I added in, “Purifying the crystalline matrix to an optimal state also greatly strengthens the material, sir. If you would, sir, pulse a gravity wave through the core of the cable.”
Intrigued, Mr. Hill held up the cable vertically, and there was a faint trembling in the air. A spark leapt out both ends of the thing.
“Mr. Dillon, please assess it. Mr. Hill, please continue applying localized gravity.”
Warily, Electro got up and came around the table. Mr. Hill pivoted politely, the ramrod straight cable still hanging up and down between his fingers. An arc of electricity formed a halo between Dillon’s hands as he moved it up and down the cable.
“Oh, wow. The crystals are lining up in place much easier with the pressure from the increased gravity. How many are you pulling on this?” Dillon asked, eyes intent.
“Thirty.”
“Try a hundred?”
Mr. Hill grunted, and the air trembled again, the electricity between Dillon’s fingers clearly bending under some influence, which he ignored as it grew brighter.

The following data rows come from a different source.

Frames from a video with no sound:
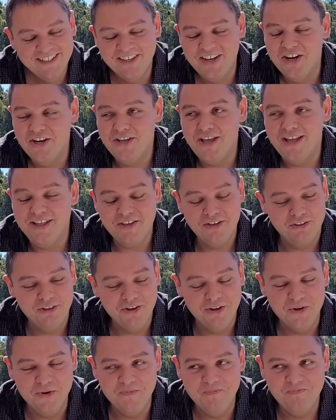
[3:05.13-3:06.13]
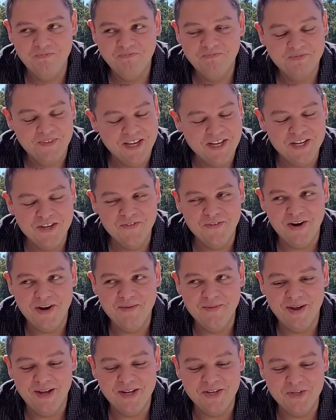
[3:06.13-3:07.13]
Oh, yeah, you do. Thank you
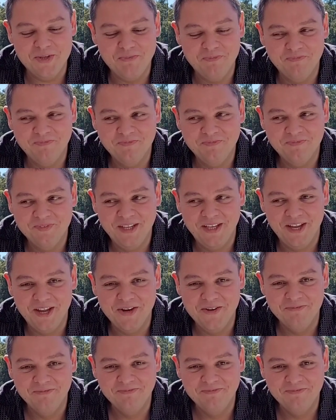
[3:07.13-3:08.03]
very much. Thank you.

“They’re falling into place like dominos as I push them. This is easily ten times faster than when I was doing it alone.” He pulled his hands back and nodded at Mr. Hill, who grunted and brought the cable back down.
“So with me helping, ten meters an hour. Nice for the money, slow fer practical purposes. Girl, any ideas?”

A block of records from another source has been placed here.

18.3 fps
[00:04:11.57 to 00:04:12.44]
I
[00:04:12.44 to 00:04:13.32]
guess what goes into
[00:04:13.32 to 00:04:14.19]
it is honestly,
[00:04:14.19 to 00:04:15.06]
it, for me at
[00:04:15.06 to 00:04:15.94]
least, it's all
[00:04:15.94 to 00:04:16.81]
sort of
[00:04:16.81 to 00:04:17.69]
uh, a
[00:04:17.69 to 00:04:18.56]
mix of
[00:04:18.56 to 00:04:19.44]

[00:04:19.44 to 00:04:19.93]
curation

“An improved extrusion process. If we can take the primary Sigma off, that’s a ninety-percent reduction in the work that actually has to be done, because the number of flaws should fall with it. You would have to get someone with serious metallurgy skills to design a system to do so, as the value of it would be minimal unless you are attempting perfection.”
“Grimm’s boss, or that Stark kid?”
“Either would probably do well, sir. Dr. Richards is probably the better designer, and Stark the better engineer.”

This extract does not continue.